Through PalmPay’s platform, Mahtani and Ramnani bridged the gap between technology and financial services. PalmPay itself has become a catalyst for economic growth and financial empowerment in West Africa. Mahtani and Ramnani, as businessmen and feeling that their contribution had been made, say they were fortunate enough to fully exit their shareholding in PalmPay with a financial return in 2021, giving them the time and resources to focus on new projects.
In addition to Paystack and PalmPay, Mahtani says the duo have incubated and/or invested in a wide range of fintechs across the world, including ONE, a regulated UK fintech startup with a global outlook; Unlokk, a Lithuanian-licensed credit institution offering instant mobile lending; and Fin (previously “Finclusion Group”), a credit-first neobank with a Pan-African presence. Furthermore, the pair have invested in and advised multiple fintech-focused venture capitalists, allowing them to create impact globally. It also gives them exposure to and knowledge of global case studies and insights.
Mahtani and Ramnani say they hope to inspire the next generation to leverage technology and innovation to deliver financial services at scale to the bottom of the pyramid.
However, interestingly the pair say they are not done as “operators” yet and see the current market downturn as an opportunity.
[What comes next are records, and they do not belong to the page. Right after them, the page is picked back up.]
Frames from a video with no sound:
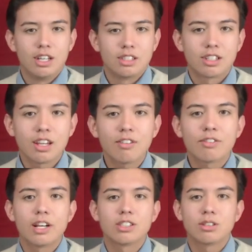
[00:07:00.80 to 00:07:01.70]
Today in
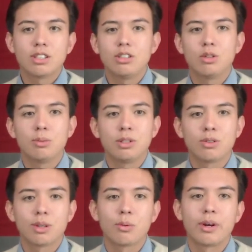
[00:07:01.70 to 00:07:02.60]
Advisory, you will be
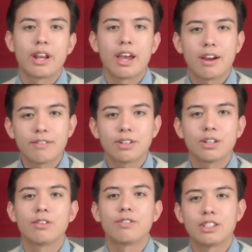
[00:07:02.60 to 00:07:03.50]
doing whatever
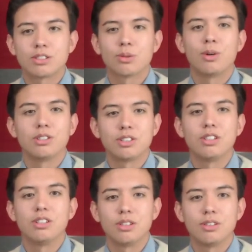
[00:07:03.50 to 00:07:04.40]
your advisor wants you
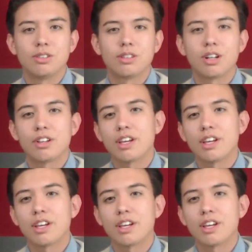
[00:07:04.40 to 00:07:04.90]
to do. And on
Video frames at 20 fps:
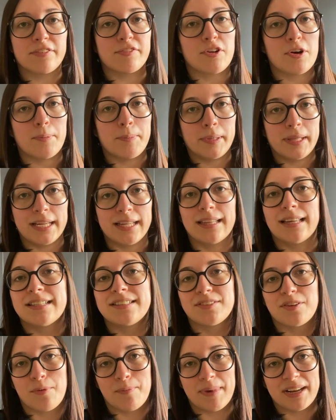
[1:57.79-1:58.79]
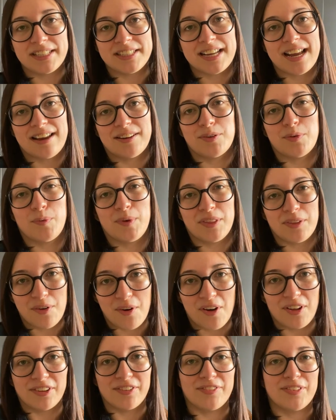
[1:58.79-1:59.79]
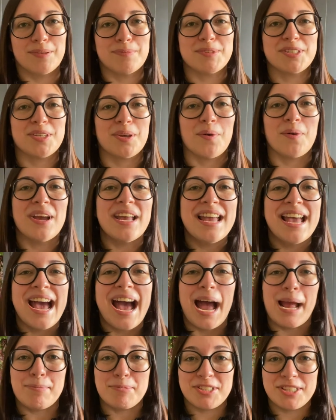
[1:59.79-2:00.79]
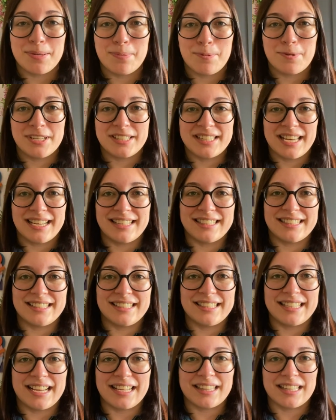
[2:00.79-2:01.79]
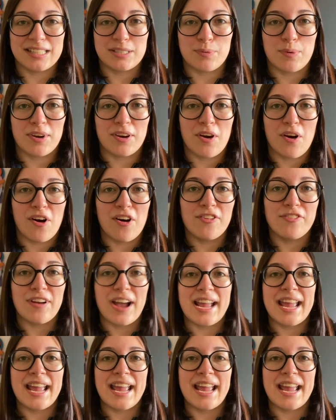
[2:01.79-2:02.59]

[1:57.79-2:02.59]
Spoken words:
I've got a playlist on my channel with all of them, so I'm super excited to tick this one off. I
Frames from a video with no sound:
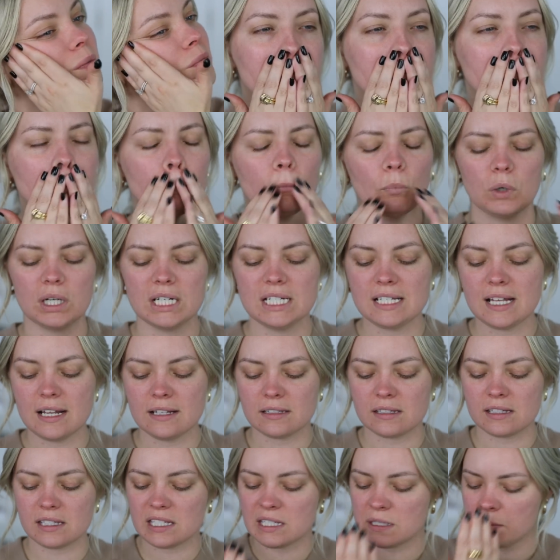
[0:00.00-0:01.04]
What does that
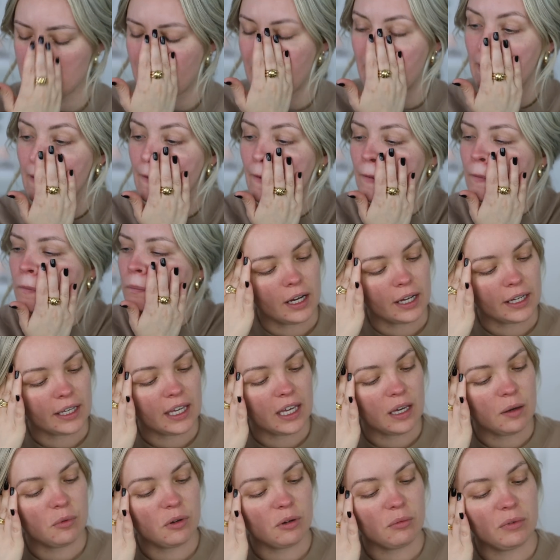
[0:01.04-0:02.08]
smell? I
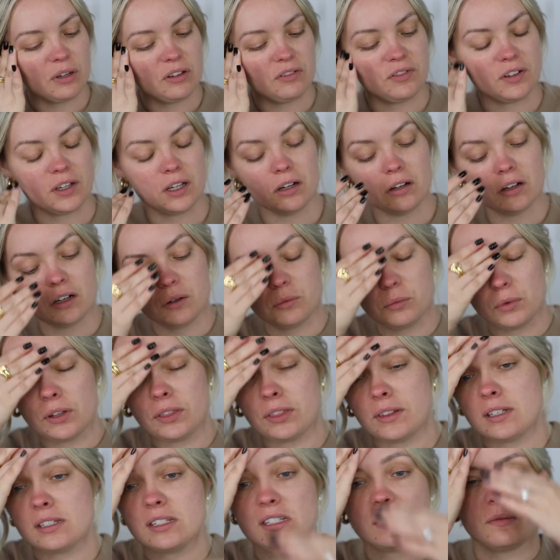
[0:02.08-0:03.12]
can't put my finger on what
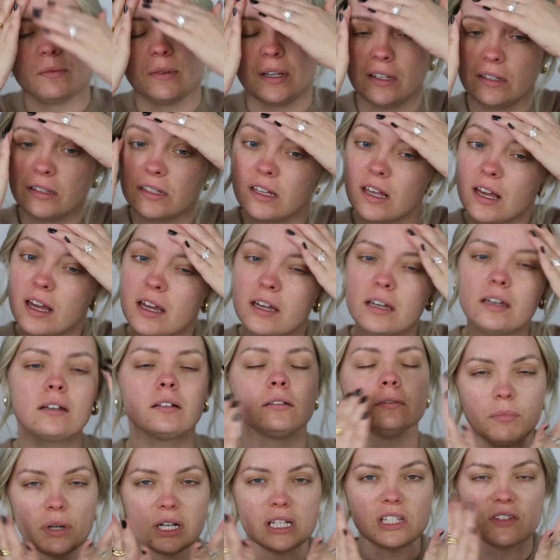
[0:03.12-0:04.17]
this smells like,
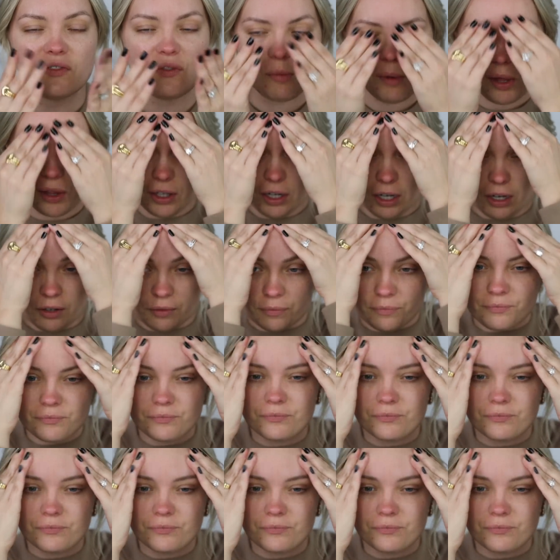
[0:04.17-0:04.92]
but it's familiar.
Ramnani says he believes that “the world of fintech has come back to reality, and that’s healthy and positive for the long-term. The dissipation of hype around the sector and the repair of the distortion that overly cheap capital created, will weed out weaker business models and allow technology-driven financial services companies with sustainable business models who are focused on a long-term vision to come to the forefront again.”
This has encouraged the pair to more aggressively move forward with their plans to take their ambition to the next level. They plan to launch a mobile financial platform and super app across emerging markets.
They insist that the business will be solely funded and owned by them (and their team) and built as a long-term, sustainable financial services business that leverages technology. They also say they will not accept any of the traditional venture capital funding that they believe can sometimes misguide entrepreneurs’ decision-making and long-term thinking.
Mahtani says they have built a team of experienced and dynamic product managers, designers and engineers. That team has developed a core-banking system with omnichannel offerings, including native mobile apps and AI-driven chatbot functionality, from scratch with a multimillion-dollar investment on just research and development over the last 2 years.
The pair say they are in the process of obtaining multiple licenses from various central banks. They also plan to leverage their existing independent online and mobile commerce, entertainment and media businesses to deliver an exciting mobile internet ecosystem that will offer incremental value to potentially “tens of millions, if not hundreds of millions of customers.”